L'origine du rosé champenois tient autant de l'histoire que de la légende. Une histoire tenace évoque un vigneron débordé, endormi sur son ouvrage, laissant les peaux de raisins noirs macérer bien trop longtemps dans le jus clair. Une autre invoque un moment de rivalité, lorsque les vins rouges tranquilles de Bourgogne menaçaient de détrôner le Champagne comme vin de prestige. Une troisième, plus romantique, place Veuve Clicquot elle-même à l'origine du vin, en 1775.

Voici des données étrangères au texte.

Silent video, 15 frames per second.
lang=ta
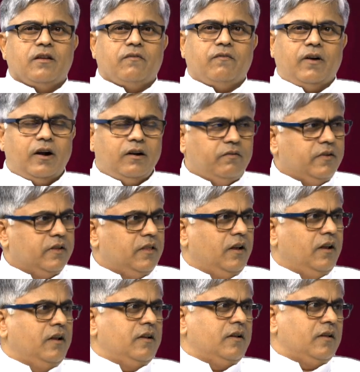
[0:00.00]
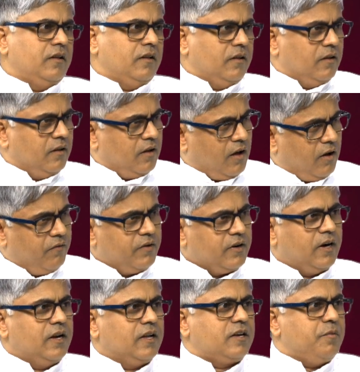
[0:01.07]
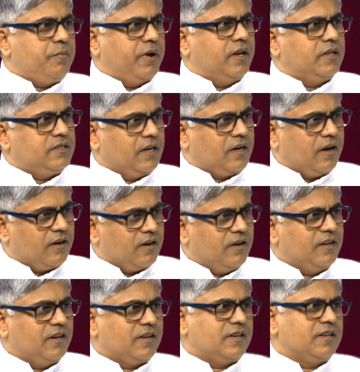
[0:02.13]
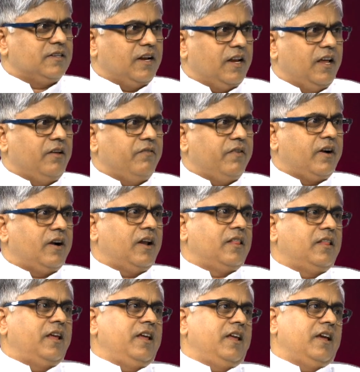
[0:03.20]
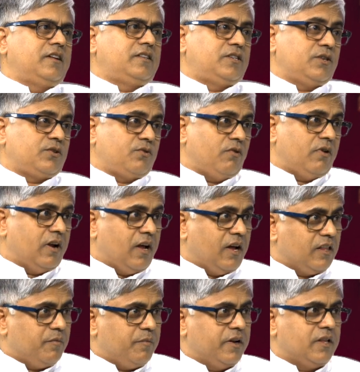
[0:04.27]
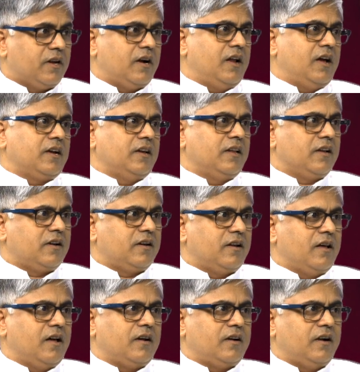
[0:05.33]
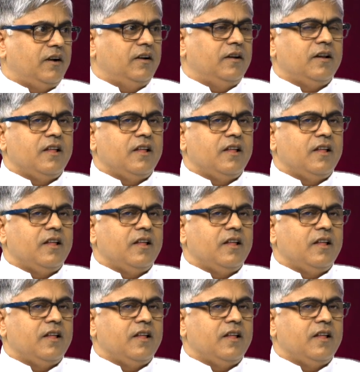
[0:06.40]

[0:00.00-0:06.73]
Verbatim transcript: வாழ்வதில் அவர்களுக்கு பல சிக்கல்கள் இருக்கின்றன இவர்கள் அதை ஏற்றுக்கொள்ளாத மனிதர்களாக இருக்கிறார்கள்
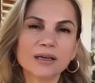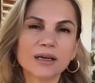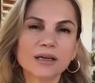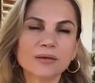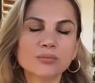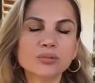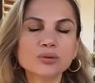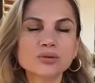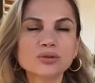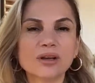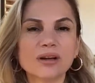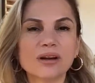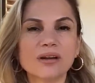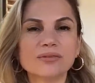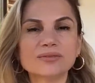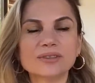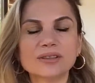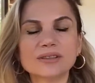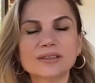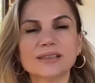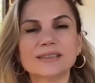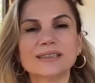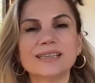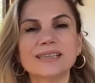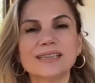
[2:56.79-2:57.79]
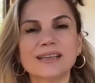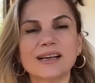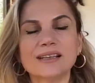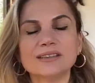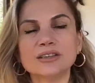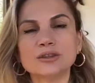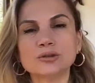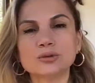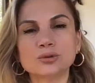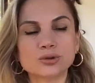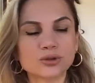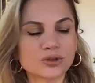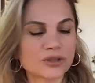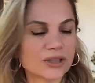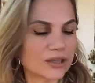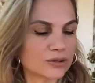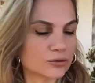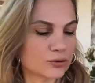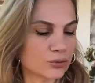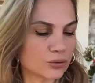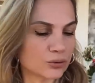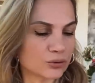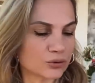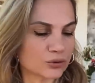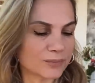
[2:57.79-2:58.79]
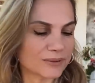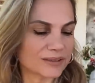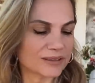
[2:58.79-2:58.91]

e, bu tarafta da genelde düşler görürüz.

La vérité, comme souvent, est un peu moins nette. La première preuve tangible de l'existence du Champagne rosé remonte à 1764, retrouvée dans les registres de vente de la maison Ruinart — la plus ancienne maison de Champagne établie au monde — qui mentionnent un envoi comprenant plusieurs dizaines de bouteilles de ce qu'on appelait alors l'Oeil de Perdrix, en référence à sa couleur rose pâle évoquant l'oeil de l'oiseau. Ce vin aurait été élaboré selon la méthode ancienne : les peaux de raisins noirs laissées en contact avec le jus, donnant leur couleur autant par accident que par intention.
Il faudra attendre 1818 pour que quelqu'un parvienne à élaborer un rosé de façon volontaire et maîtrisée. Madame Barbe-Nicole Clicquot, la célèbre veuve à l'origine de la maison Veuve Clicquot, met au point une méthode plus simple pour colorer le Champagne — en intégrant un peu de vin rouge tranquille à l'assemblage blanc avant la seconde fermentation. Cette technique, appelée assemblage, reste aujourd'hui la méthode la plus courante pour élaborer un Champagne rosé, à côté de la méthode plus rare et plus spectaculaire de la saignée, où les peaux macèrent avec le jus pendant plusieurs heures avant le pressurage.